The Internet of Things (IoT) has long been more than just a trend. By the year 2020 alone, more than 20 billion objects worldwide will be networked with the Internet. According to estimates by the corporate consultants Deloitte about 750 million of these will be in Germany. These networked objects form the basis for supplying millions of items of data to “digital twins”. A digital twin is a virtual image of a physical asset, process or system. Assets at Deutsche Bahn can be locomotives and freight wagons, but also rails, points, station clocks or smart waste bins. “By presenting them in virtual form, you obtain information about the physical condition, for example, whether a waste bin is full or whether a locomotive and its individual components are defective or fully operational”, says Jörn Petereit, Vice President IoT/M2M at DB Systel.

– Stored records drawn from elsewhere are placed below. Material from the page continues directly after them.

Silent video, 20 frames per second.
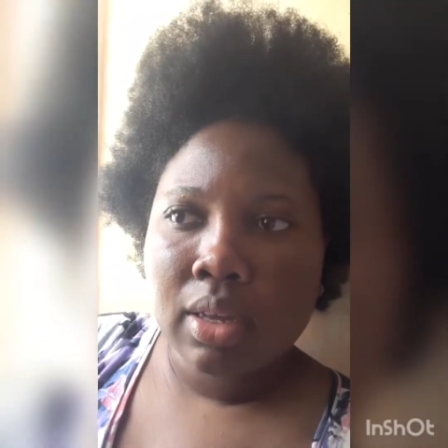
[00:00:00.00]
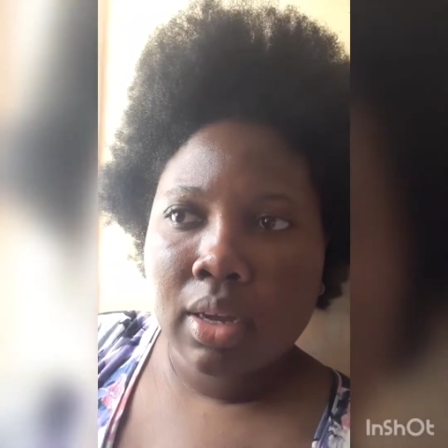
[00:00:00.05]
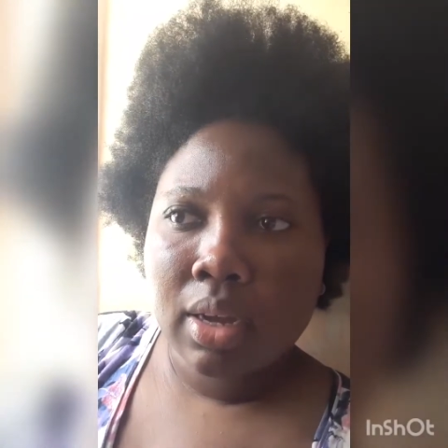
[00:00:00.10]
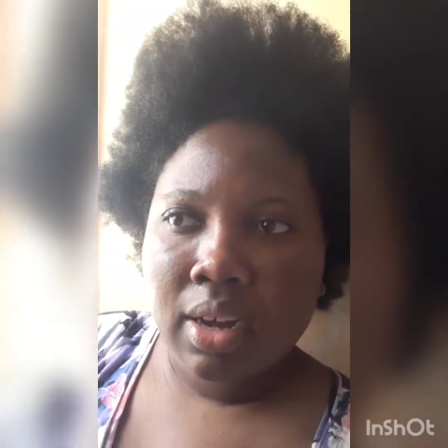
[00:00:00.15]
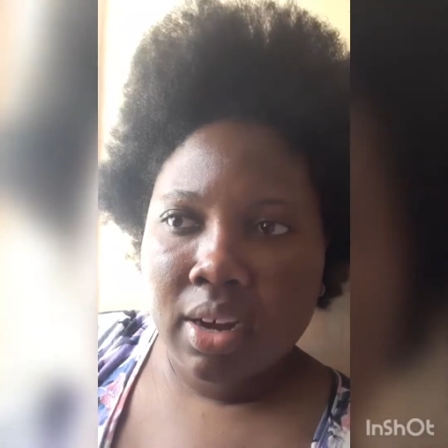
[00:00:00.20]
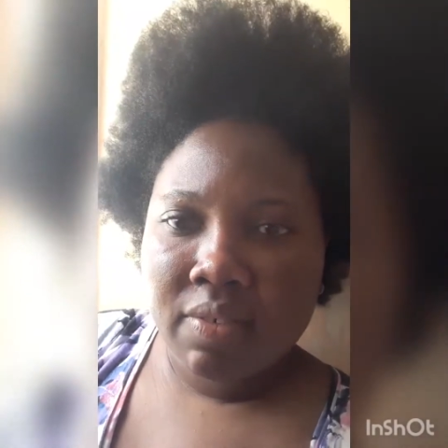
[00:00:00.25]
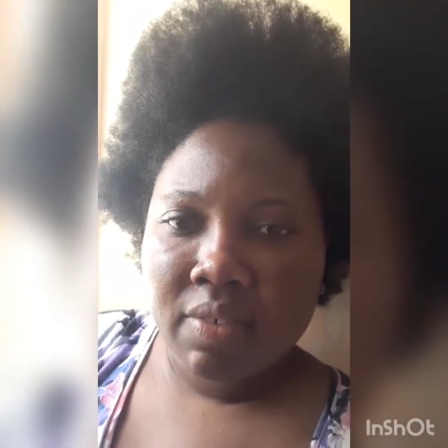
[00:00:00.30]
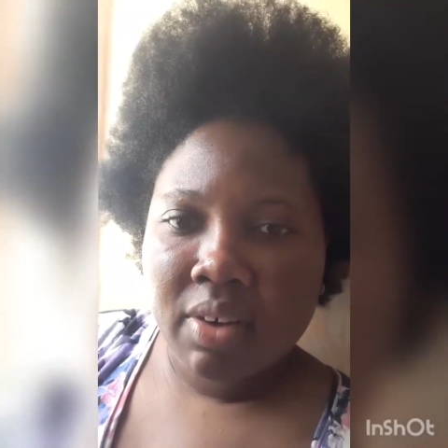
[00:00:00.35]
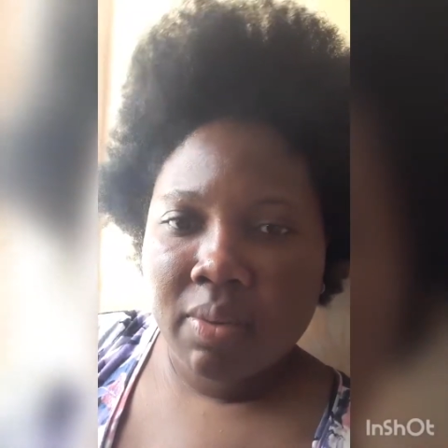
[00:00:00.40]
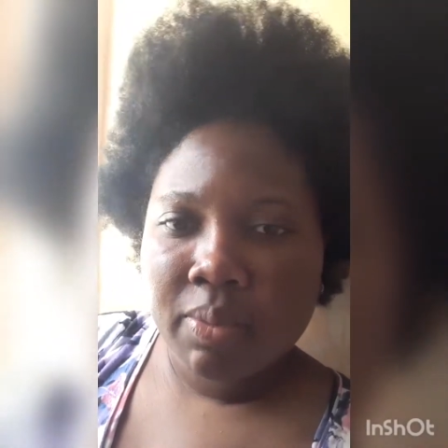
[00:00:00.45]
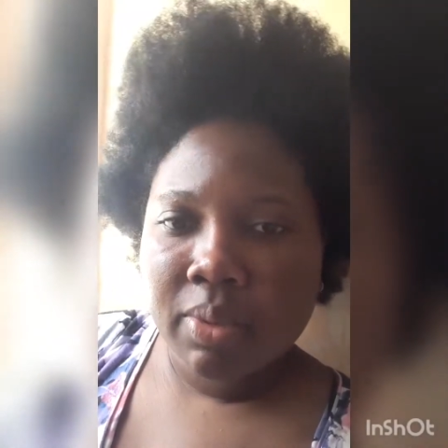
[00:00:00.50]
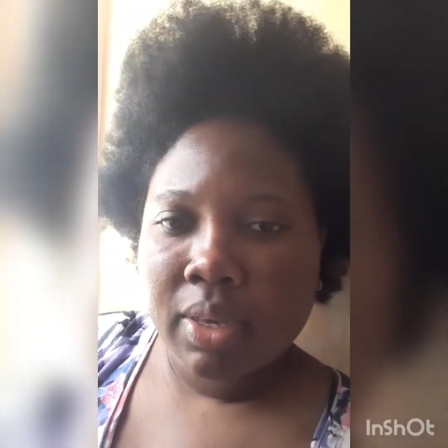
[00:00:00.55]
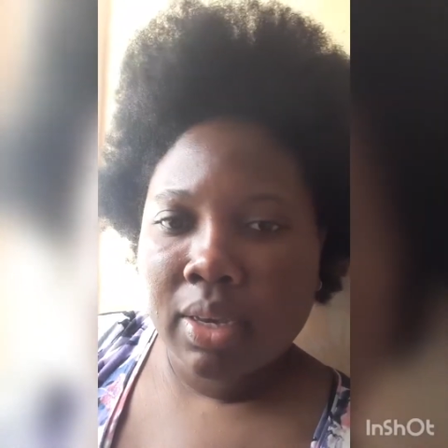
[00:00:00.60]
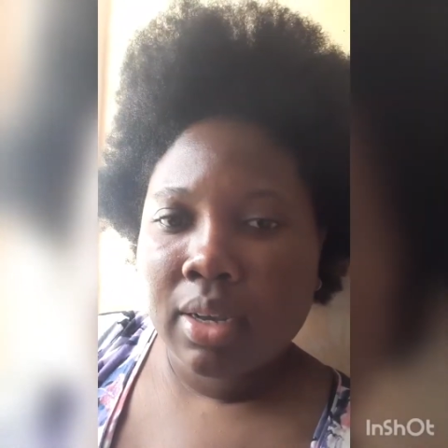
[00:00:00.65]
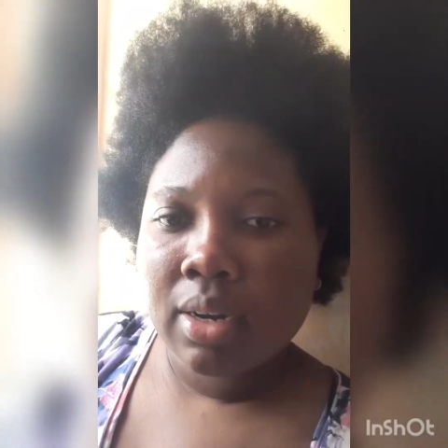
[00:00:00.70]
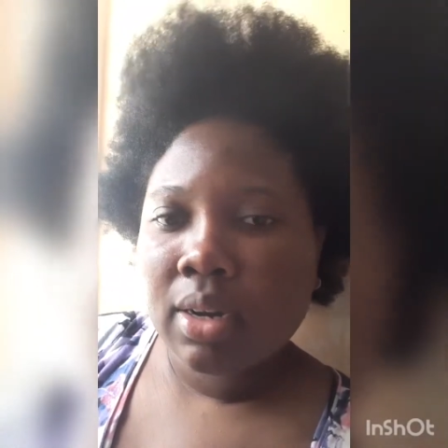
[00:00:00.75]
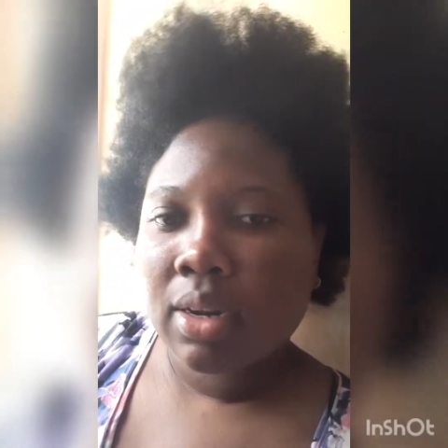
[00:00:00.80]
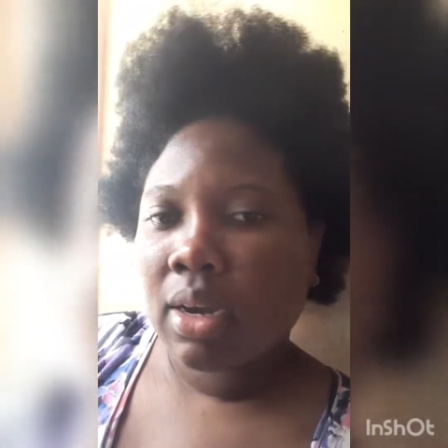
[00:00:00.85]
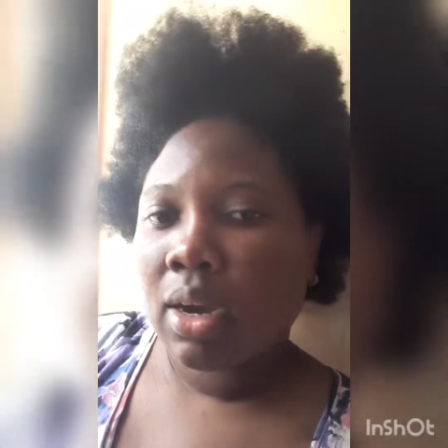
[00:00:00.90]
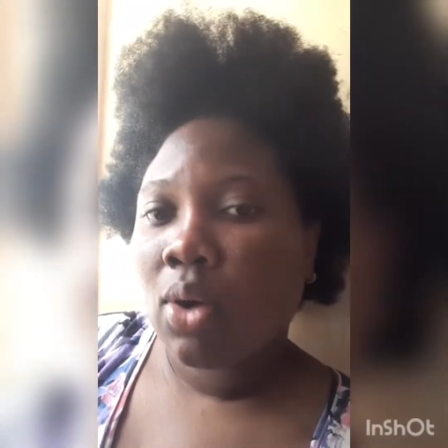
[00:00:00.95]
have a
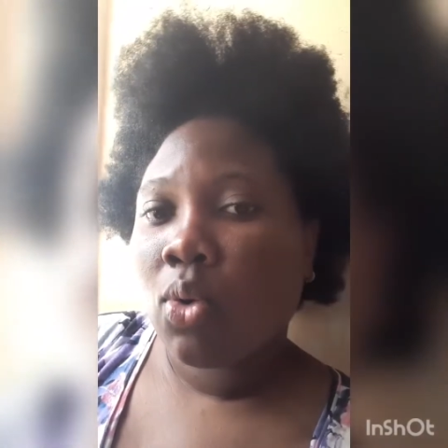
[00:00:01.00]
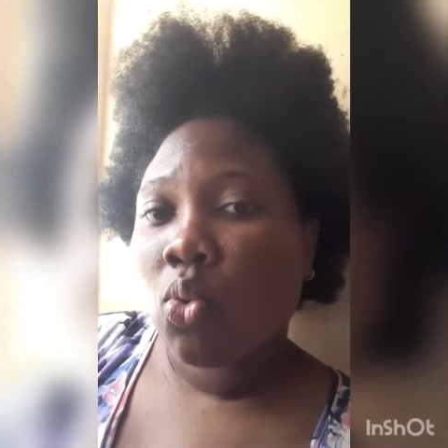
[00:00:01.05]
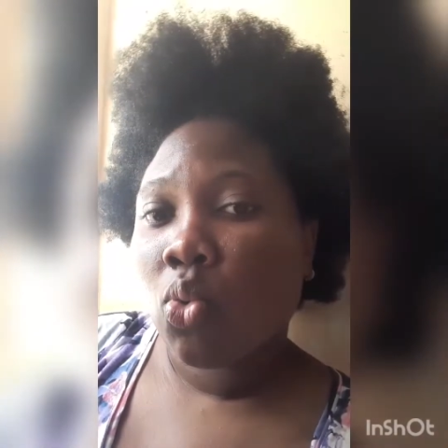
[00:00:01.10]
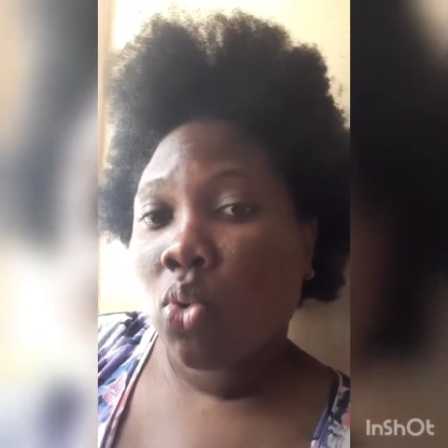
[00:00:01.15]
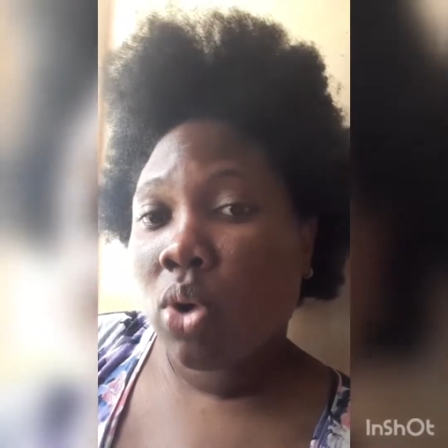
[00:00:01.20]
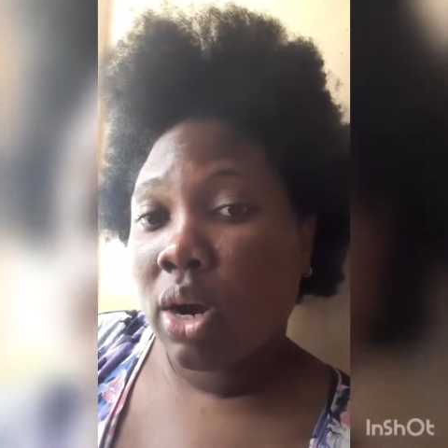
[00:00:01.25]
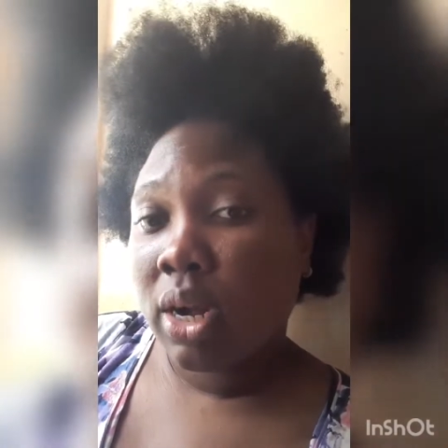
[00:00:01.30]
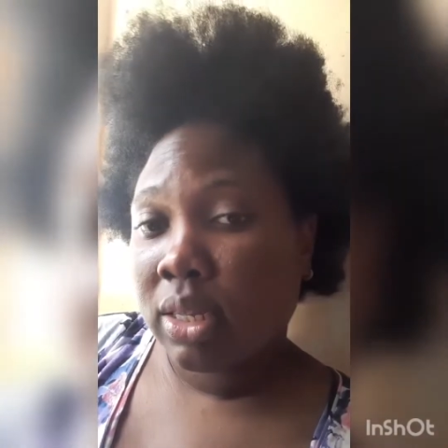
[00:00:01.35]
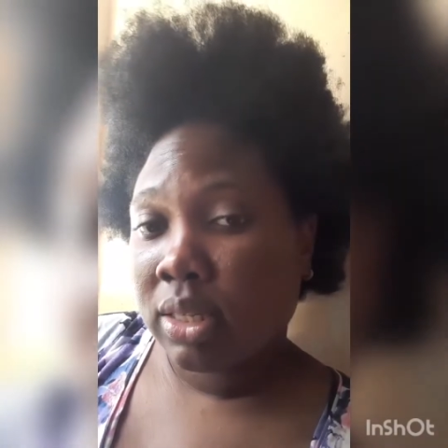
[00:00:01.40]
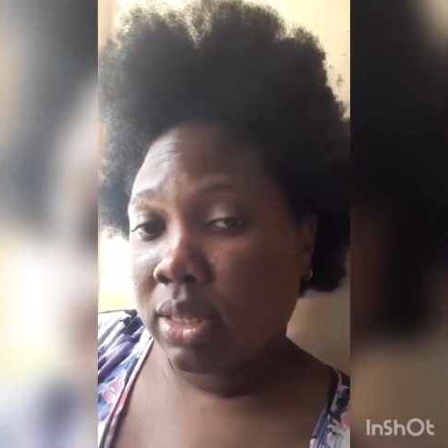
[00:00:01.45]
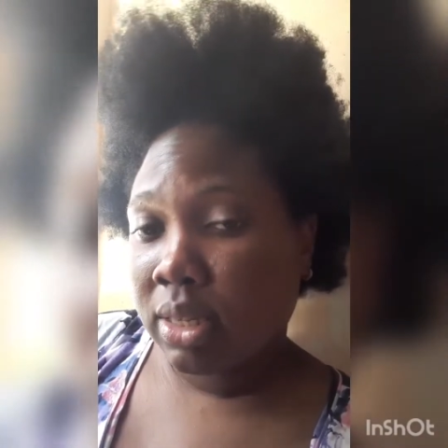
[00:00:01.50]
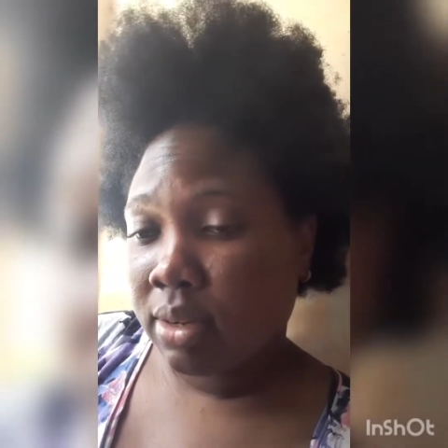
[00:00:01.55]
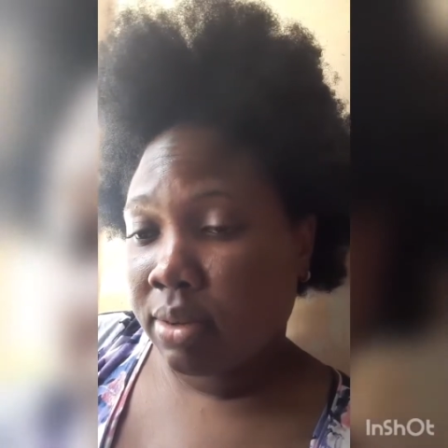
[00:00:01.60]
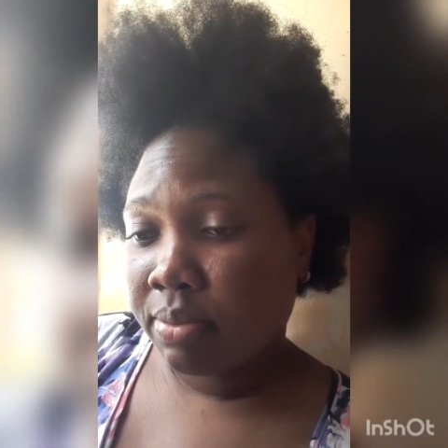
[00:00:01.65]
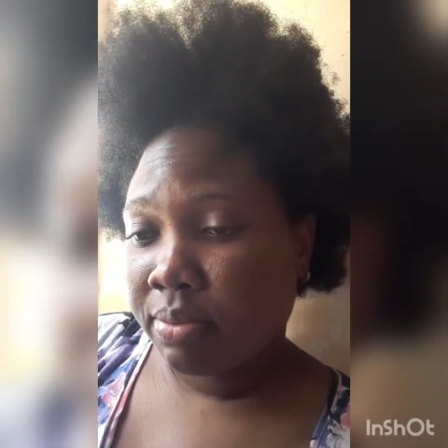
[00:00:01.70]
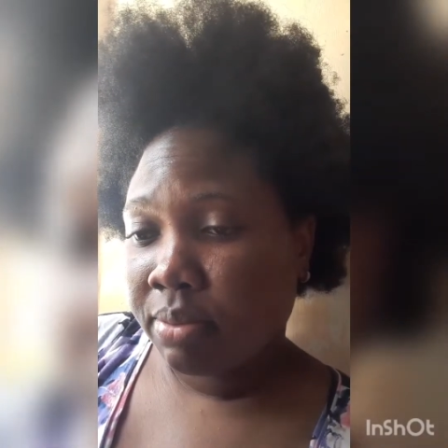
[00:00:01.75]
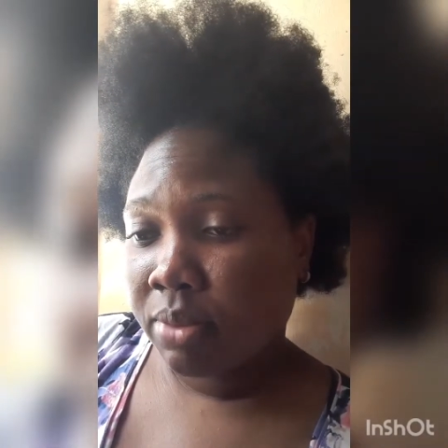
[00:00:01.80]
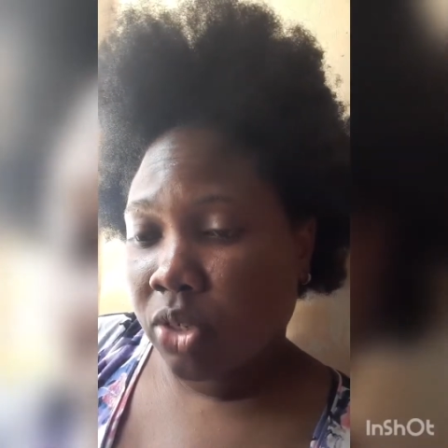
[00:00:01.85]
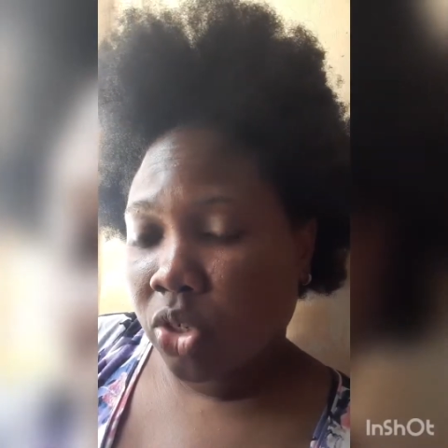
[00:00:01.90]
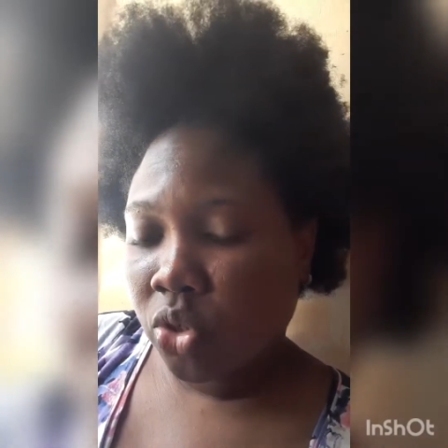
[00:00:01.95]
meal, I water
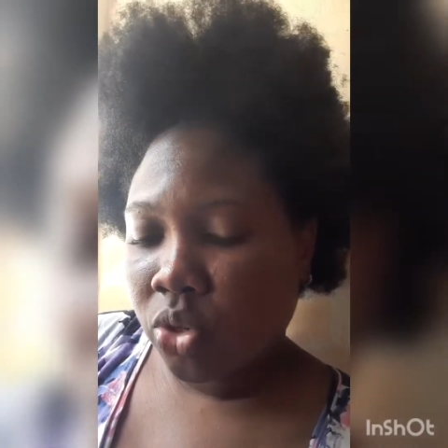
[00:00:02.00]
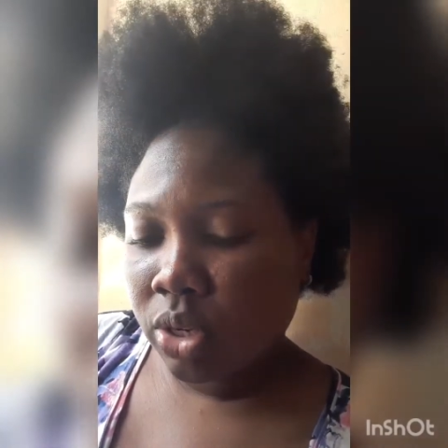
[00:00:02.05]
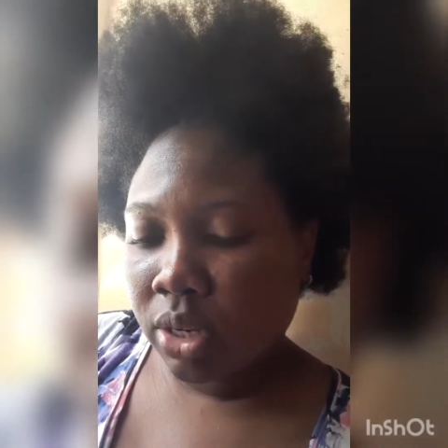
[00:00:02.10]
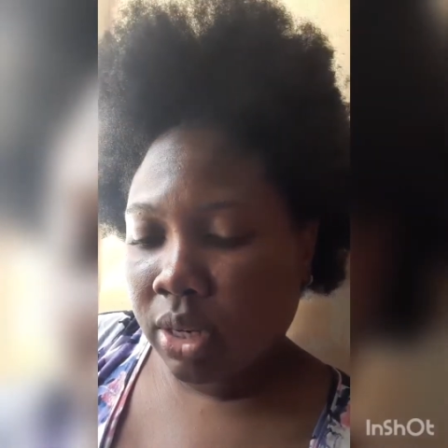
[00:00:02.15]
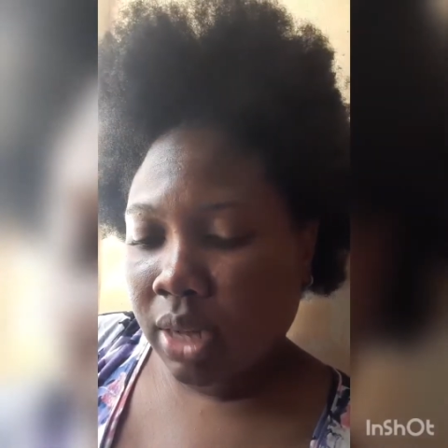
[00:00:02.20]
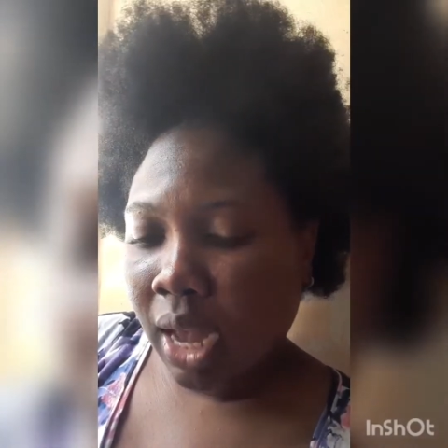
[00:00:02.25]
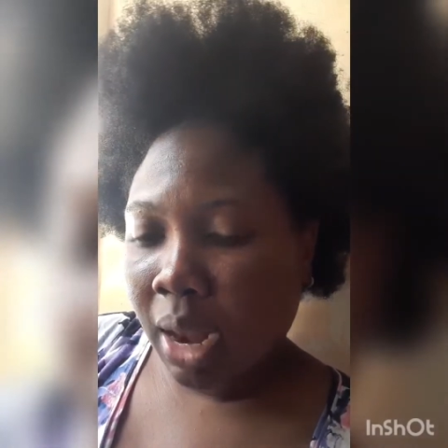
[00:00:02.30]
my drink.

In short, the condition in the physical, or real world is transferred to a digital world.
The fundamental concept for this is certainly not new, as digital images have been used in product development for more than 30 years, for example in 3D renderings, asset models or process simulations. The reason: with a digital twin the feasibility of projects is validated and assured. NASA, for example, has been using digital twins for several decades for the complex simulation of spacecraft. But you do not have to reach for the stars: Deutsche Bahn has for many years been using building information modelling (BIM) software for the digital planning, implementation and management of complex construction projects over the entire life cycle.
More information, greater benefits
In the context of IoT, furthermore, data from the digital world is combined with the actual data in real time, which guarantees a quite different return flow of information. If, for example, the physical condition of a freight wagon is recorded with the aid of sensors, this can be transmitted to the digital world almost in real time. The transfer to the digital world creates transparency by which, for example, the maintenance can be optimized and conclusions can be drawn regarding the use of the asset. At Deutsche Bahn there are a great many possibilities for using potential IoT technologies, including about 3,000 signal boxes, 70,000 sets of points, or 5,400 stations with countless platform displays, clocks, lifts and escalators. More than 2,500 locomotives and 80,000 freight wagons in the Cargo department, the passenger transport trains and numerous maintenance depots offer a large number of potential IoT terminal points.
With a digital twin I can now not only ask: ‘Where are you?’ and ‘How are you?’, but also ‘When will you arrive?’.
One example: In the physical world the product benefit in the case of freight wagons is limited to the transport from A to B. The digital image also provides information about condition, mileage or loading. Moreover, the digital image can be expanded to include the context-related information from different data contributors.
The clever thing about this is that the required data already exists in most cases: sensors already transmit data from trains and other assets. With the digital twin, relevant information is linked, and by combining individual values the informative value is increased in real time. In connection with data from existing systems, such as timetable data, geodata or data from sensors on bridges that register the passing of a train, the precise arrival time of the train, for example, can be determined automatically. This predicted arrival time is attached to the virtual image of the train. “This increases the product benefit of the physical asset” explains Petereit. “I am now not only able to ask the freight wagon, or its digital twin: ‘Where are you?’ and ‘How are you?’, but also ‘When will you arrive?’. Digital twins permit the generation of an incremental product benefit, as this will increasingly be generated digitally or software-driven in future”.
A twin is seldom alone
Thanks to the digital twin, the digital value of an asset is greater than the physical value. The reason for this is that with the digital twin, on the one hand the transparency and possibility for diagnosis is increased, while on the other hand the comparison between the real asset and the expanded digital image becomes better and better. This allows conclusions regarding optimum operating parameters to be drawn for each individual twin and also offers added value in the area of efficiency. It will be exciting when all digital twins are considered as part of an ecosystem, as this will enable the interaction of the digital twins with one another. For example, the train in connection with the rail and the maintenance depot. The basis for this ecosystem is the DB IoT Cloud.
There are numerous advantages: digital twins offer greater efficiency, since a permanent monitoring of the physical asset enables the determination of optimum operating parameters and thus an efficient operation with low operating costs. In addition, the quality is significantly increased, as additional data from the entire process chain, in maintenance for example, guarantees comprehensive and continuous quality assurance. Risks are also minimised: permanent monitoring detects anomalies and potential faults at an early stage. “Compared with existing conventional solutions, the comprehensive network creates significantly more flexible control options”, according to Petereit.
In connection with analytical technologies, artificial intelligence and machine learning, new knowledge about the digital twin will in future be fed back into the physical asset and digital process on the basis of the DB IoT Cloud. This permanent circuit permits the generation of an increasing digital benefit across the entire product lifecycle.